(Collected data)
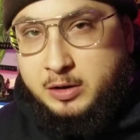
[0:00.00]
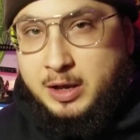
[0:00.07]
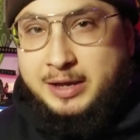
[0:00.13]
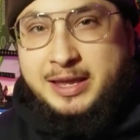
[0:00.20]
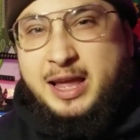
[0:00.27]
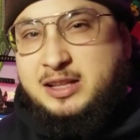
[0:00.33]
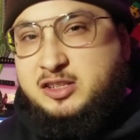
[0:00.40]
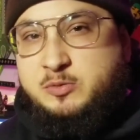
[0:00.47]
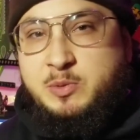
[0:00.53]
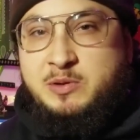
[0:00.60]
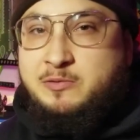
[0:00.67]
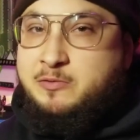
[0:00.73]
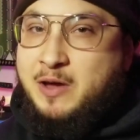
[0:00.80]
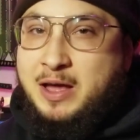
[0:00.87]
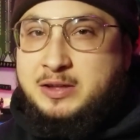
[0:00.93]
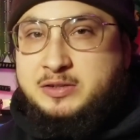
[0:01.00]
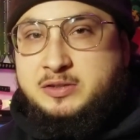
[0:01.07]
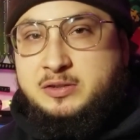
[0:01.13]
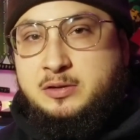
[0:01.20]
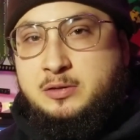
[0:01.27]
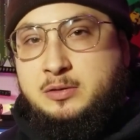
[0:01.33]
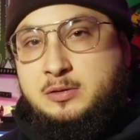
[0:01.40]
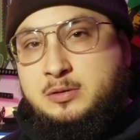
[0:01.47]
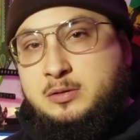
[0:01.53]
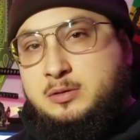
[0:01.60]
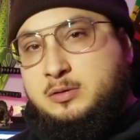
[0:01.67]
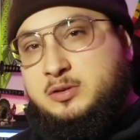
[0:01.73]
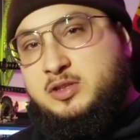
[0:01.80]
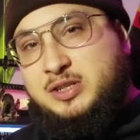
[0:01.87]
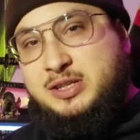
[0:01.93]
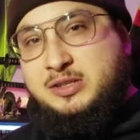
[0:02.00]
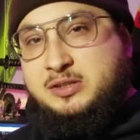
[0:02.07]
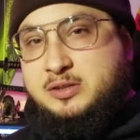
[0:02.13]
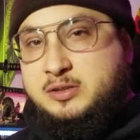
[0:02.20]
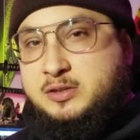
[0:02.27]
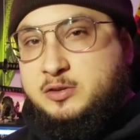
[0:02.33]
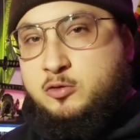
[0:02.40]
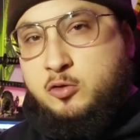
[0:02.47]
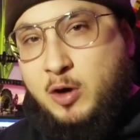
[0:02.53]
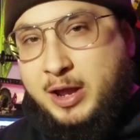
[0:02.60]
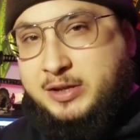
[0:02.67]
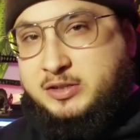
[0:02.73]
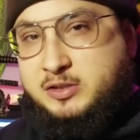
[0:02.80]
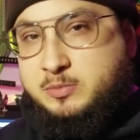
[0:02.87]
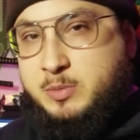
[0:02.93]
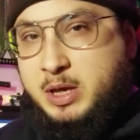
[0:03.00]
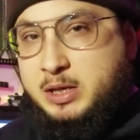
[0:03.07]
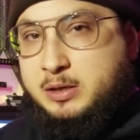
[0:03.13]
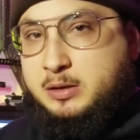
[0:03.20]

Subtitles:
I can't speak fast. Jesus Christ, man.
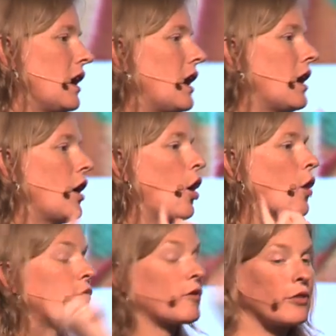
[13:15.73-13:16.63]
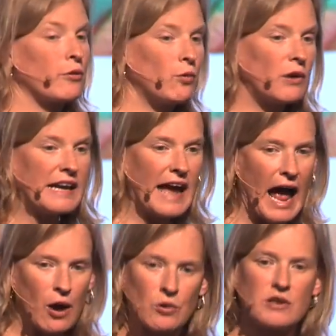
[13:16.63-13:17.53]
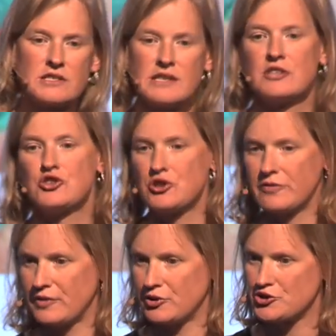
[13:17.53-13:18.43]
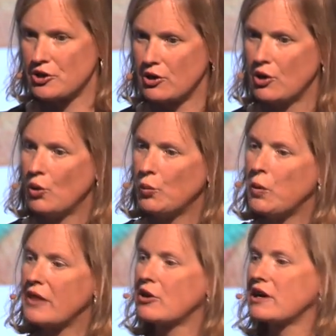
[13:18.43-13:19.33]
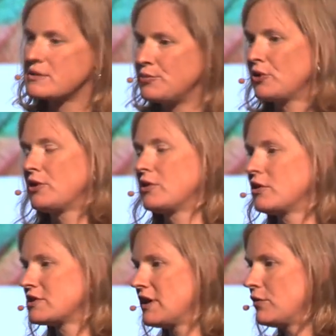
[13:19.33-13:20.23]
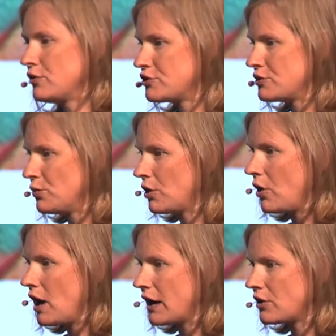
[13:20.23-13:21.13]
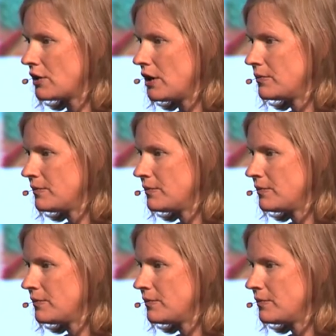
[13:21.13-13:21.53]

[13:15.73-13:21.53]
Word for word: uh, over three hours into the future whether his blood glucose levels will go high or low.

* **EXERCISE DESCRIPTION**
What you should produce is an exact copy of the records, with the pictures left out.

* **RESPONSE**
[0:00.00]
[0:00.07]
[0:00.13]
[0:00.20]
[0:00.27]
[0:00.33]
[0:00.40]
[0:00.47]
[0:00.53]
[0:00.60]
[0:00.67]
[0:00.73]
[0:00.80]
[0:00.87]
[0:00.93]
[0:01.00]
[0:01.07]
[0:01.13]
[0:01.20]
[0:01.27]
[0:01.33]
[0:01.40]
[0:01.47]
[0:01.53]
[0:01.60]
[0:01.67]
[0:01.73]
[0:01.80]
[0:01.87]
[0:01.93]
[0:02.00]
[0:02.07]
[0:02.13]
[0:02.20]
[0:02.27]
[0:02.33]
[0:02.40]
[0:02.47]
[0:02.53]
[0:02.60]
[0:02.67]
[0:02.73]
[0:02.80]
[0:02.87]
[0:02.93]
[0:03.00]
[0:03.07]
[0:03.13]
[0:03.20]

Subtitles:
I can't speak fast. Jesus Christ, man.
[13:15.73-13:16.63]
[13:16.63-13:17.53]
[13:17.53-13:18.43]
[13:18.43-13:19.33]
[13:19.33-13:20.23]
[13:20.23-13:21.13]
[13:21.13-13:21.53]

[13:15.73-13:21.53]
Word for word: uh, over three hours into the future whether his blood glucose levels will go high or low.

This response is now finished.